**TASK PROMPT**
Repeat each entry word for word; the images are not part of the copy.

**INPUT MATERIAL**

>>>

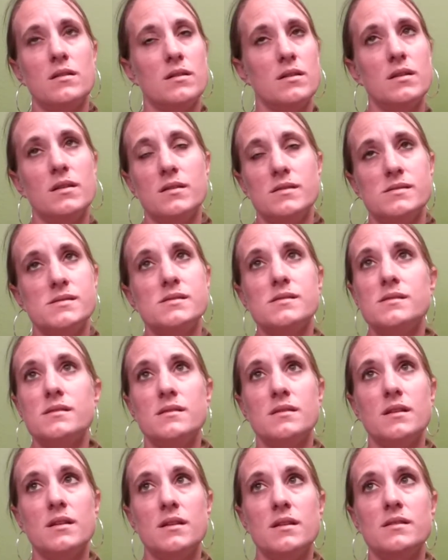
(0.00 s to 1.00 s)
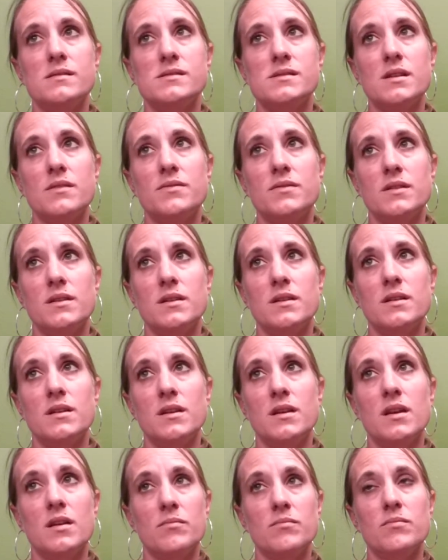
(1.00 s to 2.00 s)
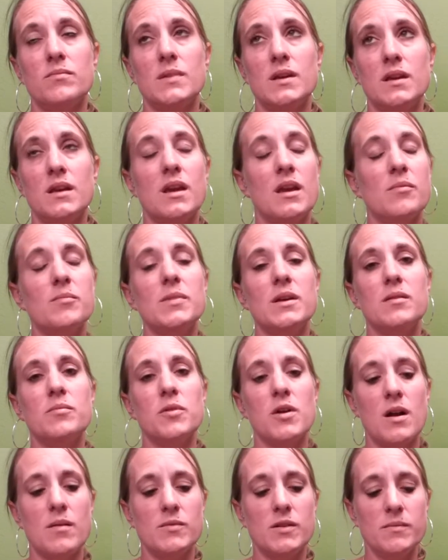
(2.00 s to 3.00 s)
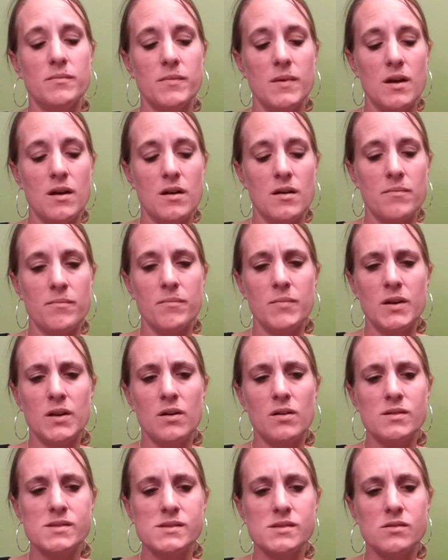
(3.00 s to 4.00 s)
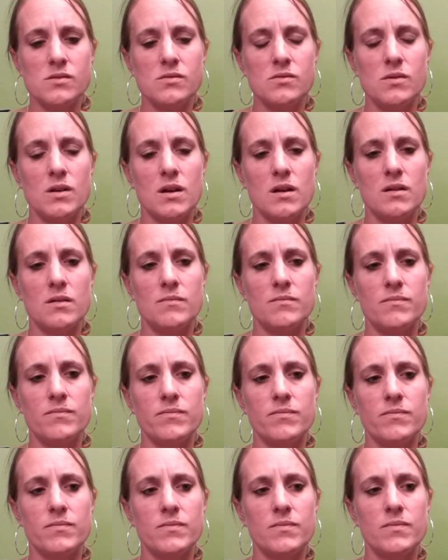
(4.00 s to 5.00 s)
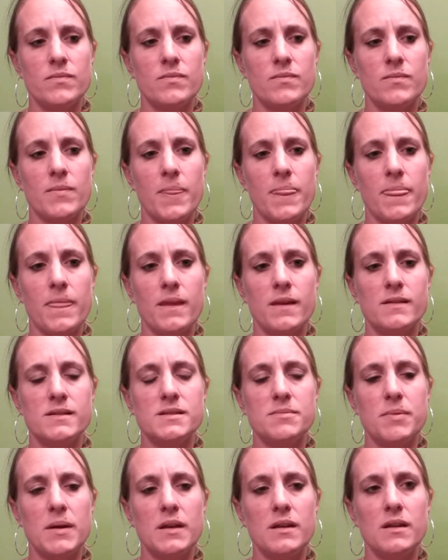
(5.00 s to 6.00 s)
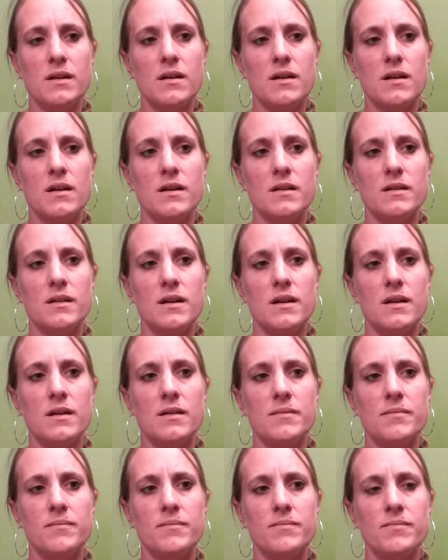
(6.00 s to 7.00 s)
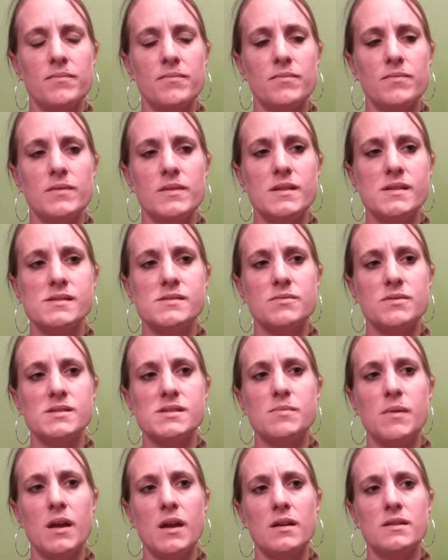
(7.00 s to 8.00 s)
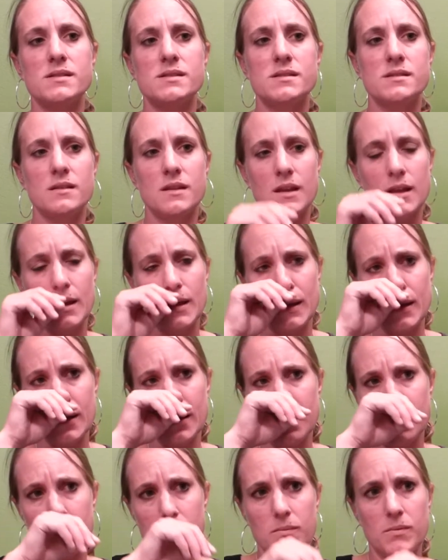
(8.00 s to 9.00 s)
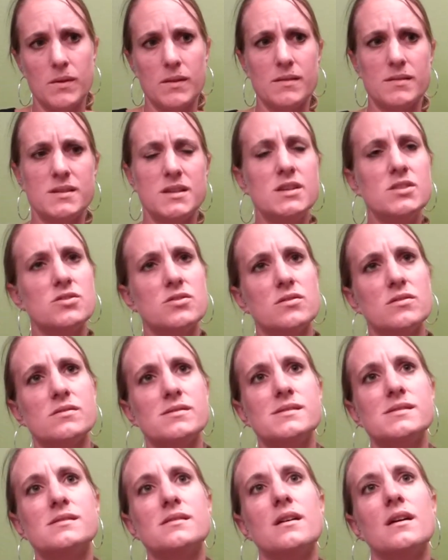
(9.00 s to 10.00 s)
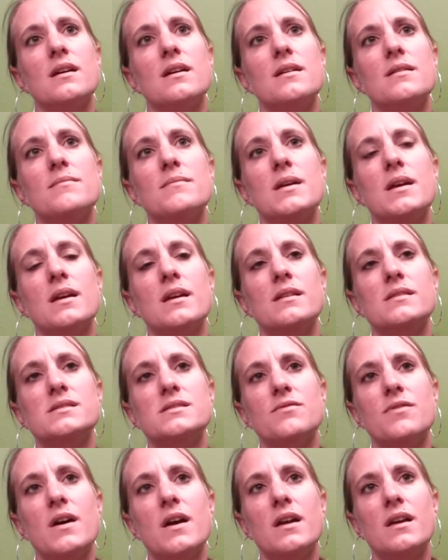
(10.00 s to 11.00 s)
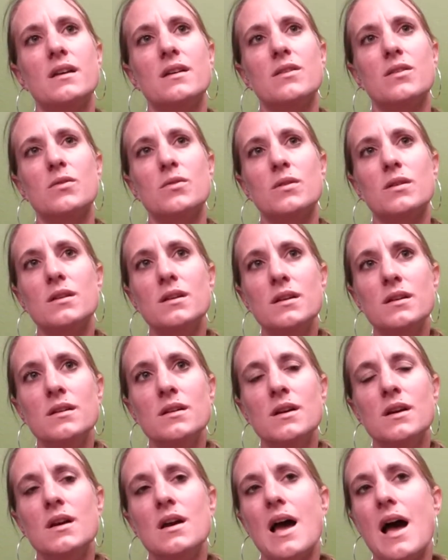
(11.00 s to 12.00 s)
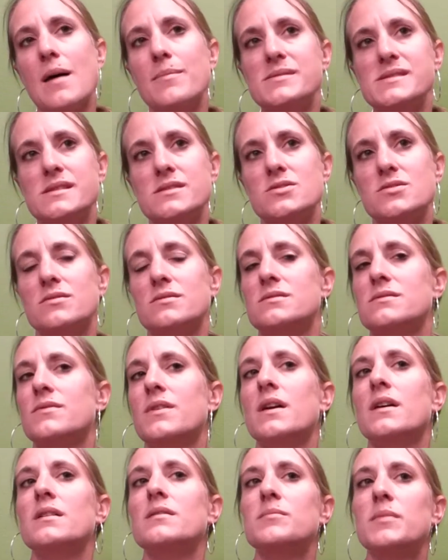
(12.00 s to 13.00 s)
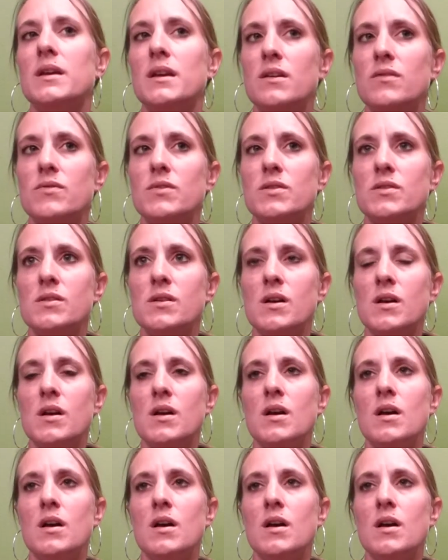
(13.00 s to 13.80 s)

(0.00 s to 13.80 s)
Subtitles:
It is definitely, it can be a problem, but also depending on disrespect, like with teachers and defying authority, oppositional defiant behavior,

<<<

**YOUR RESPONSE**
(0.00 s to 1.00 s)
(1.00 s to 2.00 s)
(2.00 s to 3.00 s)
(3.00 s to 4.00 s)
(4.00 s to 5.00 s)
(5.00 s to 6.00 s)
(6.00 s to 7.00 s)
(7.00 s to 8.00 s)
(8.00 s to 9.00 s)
(9.00 s to 10.00 s)
(10.00 s to 11.00 s)
(11.00 s to 12.00 s)
(12.00 s to 13.00 s)
(13.00 s to 13.80 s)

(0.00 s to 13.80 s)
Subtitles:
It is definitely, it can be a problem, but also depending on disrespect, like with teachers and defying authority, oppositional defiant behavior,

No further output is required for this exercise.